Caretta caretta (loggerhead turtle)

morphological characteristics

  • Somewhat flatter, heart-shaped carapace
  • 5 ventral scutes, 5 lateral scutes. 11-13 marginal scutes, supracaudal scute is split; nuchal scute is in contact with the first lateral scute on each side
  • Plastron with 3 pairs of inframarginal scutes without pores 
  • Large head with more then 1 pair of prefrontal scutes and 1 interprefrontal scute; jaws have thick rhampotheca (beak shaped structure).
  • 2 claws on each front flipper,  2-3 claws on each hind flipper
  • Size: 70 - 110 cm carapace length
  • Weight: 70 - 150 kg


Caretta caretta prefers subtropic waters. Its main breeding coasts are in Florida, Georgia, Carolina, the Caribbean, Mocambique and South Africa. Europe’s major nesting beaches are in Turkey and Greece. This species feeds on molluscs, echinoderms and crabs. Adult female Caretta caretta turtles nest every 2-4 years and during one nesting season they make 2-4 nests in 2 weeks. Eggs per nest can vary from 23-134. The incubation time ranges from 44 to 64 days.

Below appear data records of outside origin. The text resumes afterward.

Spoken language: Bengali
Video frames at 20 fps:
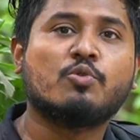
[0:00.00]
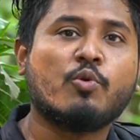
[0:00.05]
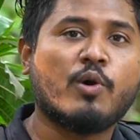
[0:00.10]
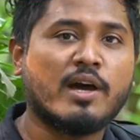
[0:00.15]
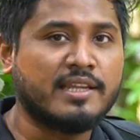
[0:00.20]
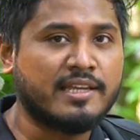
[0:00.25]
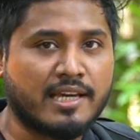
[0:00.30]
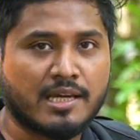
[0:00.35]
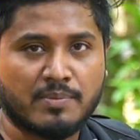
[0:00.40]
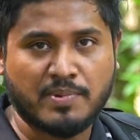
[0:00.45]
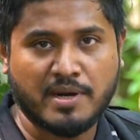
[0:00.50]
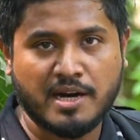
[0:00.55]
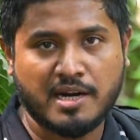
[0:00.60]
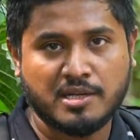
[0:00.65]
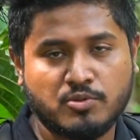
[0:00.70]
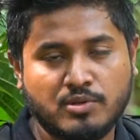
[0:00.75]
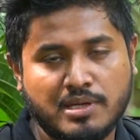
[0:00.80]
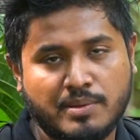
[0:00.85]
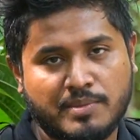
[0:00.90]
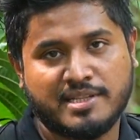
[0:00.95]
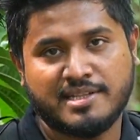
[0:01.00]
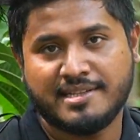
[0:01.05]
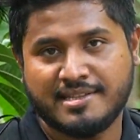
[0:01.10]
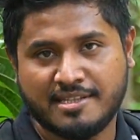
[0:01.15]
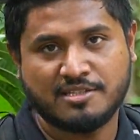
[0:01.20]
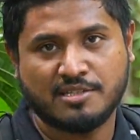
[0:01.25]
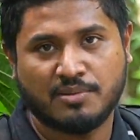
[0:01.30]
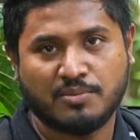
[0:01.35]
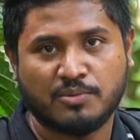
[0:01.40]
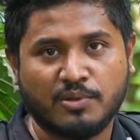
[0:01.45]
গোয়ালিয়ার পাহাড়গুলো আমরা
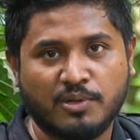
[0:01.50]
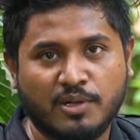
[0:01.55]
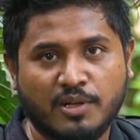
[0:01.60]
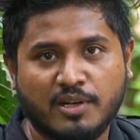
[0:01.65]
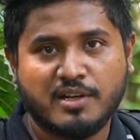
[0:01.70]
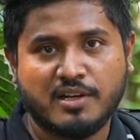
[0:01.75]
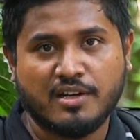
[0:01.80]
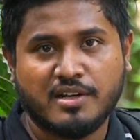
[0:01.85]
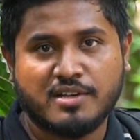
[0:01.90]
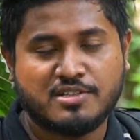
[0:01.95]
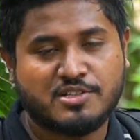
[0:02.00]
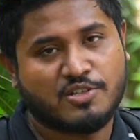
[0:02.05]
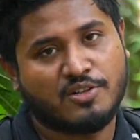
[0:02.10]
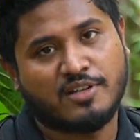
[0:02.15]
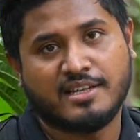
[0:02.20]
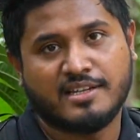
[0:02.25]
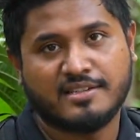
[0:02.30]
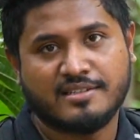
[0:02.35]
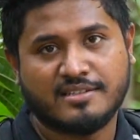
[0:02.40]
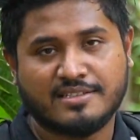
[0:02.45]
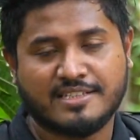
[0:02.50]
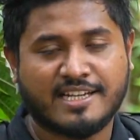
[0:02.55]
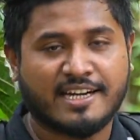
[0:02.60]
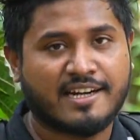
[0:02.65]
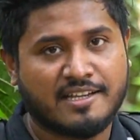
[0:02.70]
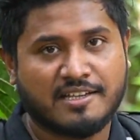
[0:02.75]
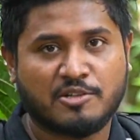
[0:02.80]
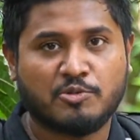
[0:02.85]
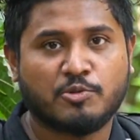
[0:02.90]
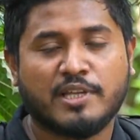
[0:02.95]
দেখতে যাবো চলেন
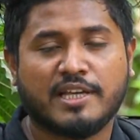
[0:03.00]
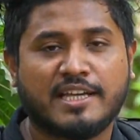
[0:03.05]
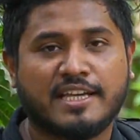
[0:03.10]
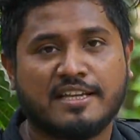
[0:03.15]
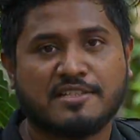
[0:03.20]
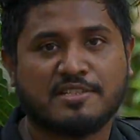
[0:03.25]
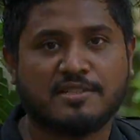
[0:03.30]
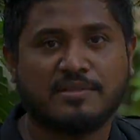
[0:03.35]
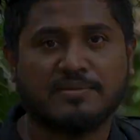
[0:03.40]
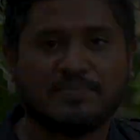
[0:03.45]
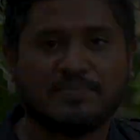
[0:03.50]
জায়গাটা একটু দেখে আসিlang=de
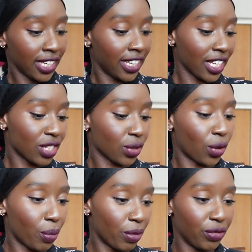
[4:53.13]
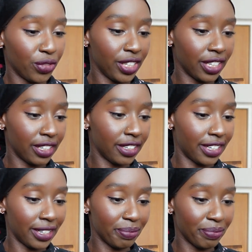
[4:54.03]
Jetzt kommen wir
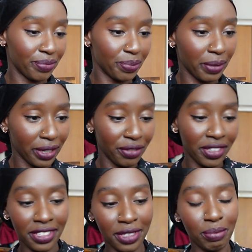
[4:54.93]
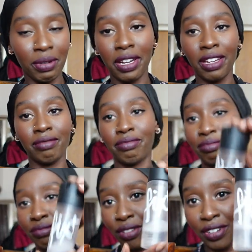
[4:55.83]
ähm, MAC Fixing Spray,
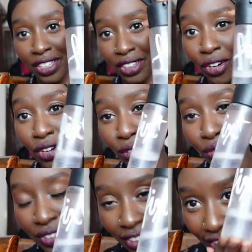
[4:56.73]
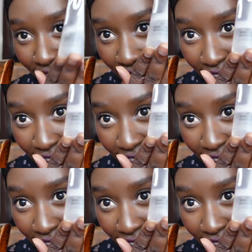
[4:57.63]
verwende ich auch öfter.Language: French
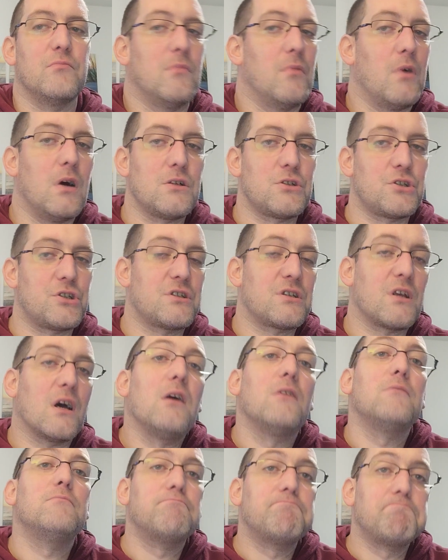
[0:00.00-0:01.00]
Ouais, je dis
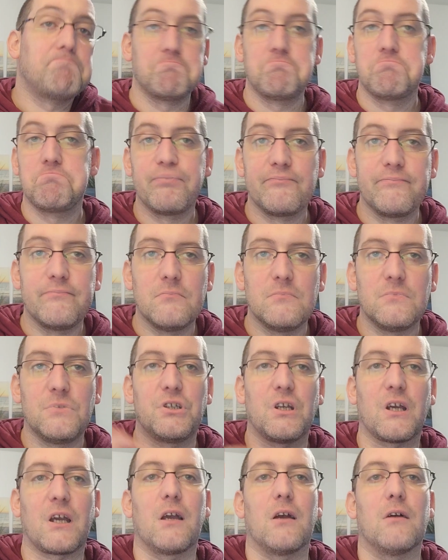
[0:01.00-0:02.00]
ça.
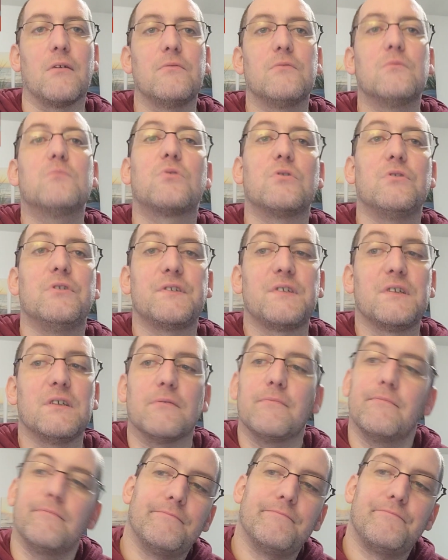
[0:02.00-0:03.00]
Je dis rien, vous me connaissez.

Caretta caretta feeds on many different species and is therefore a generalist. Specialists include Eretmochelys imbricata (green turtle) which feeds on sponges or Dermochelys coriacae (leatherback turtle) which feeds mainly on jellyfish. This makes loggerhead turtles very adaptable. They feed on algae, seagrass, jellyfish, sponges, crabs, corals and many more.

Seagrasses play an important role in marine ecosystems as refuge areas for juvenile fish and breeding areas for other organisms. Regular grazing (for example by sea turtles) helps keep sea grasses healthy (avoiding dense overgrowth, low oxygen conditions and diseases.

home for epibionts


Barnacles are among the permanent inhabitants on the carapace of sea turtles. Some crabs such as the Columbus crab (Planes minutus) also travel with their host turtle, including Caretta caretta. These crabs feed on animals and algae growing on the carapace and therefore help to reduce the water resistance (drag). Loggerhead turtles have the most diverse epibiont species of all sea turtles. Epibionts have a neutral relationship with their hosts (i.e. are not parasites in the true sense of the word) but are threatened with drying out during the nesting season when the females are on the beach.


nutrient carrier


Caretta caretta turtles travel long distances in the oceans during their lives and carry nutrient matter and energy from one place to another. Especially the females transport nutrients from energy-rich habitats, like seagrass meadows, to nutrient-poor habitats, like beaches through their nests or excrements.

turtles as prey

Sea turtles play an important role as prey for many different predators in the ecosystem, especially the smaller hatchlings. Fully grown adults can only be attacked by the largest predators, such as sharks. Dead embryos or hatchlings on the beach provide important nutrients for dune vegetation and microorganisms.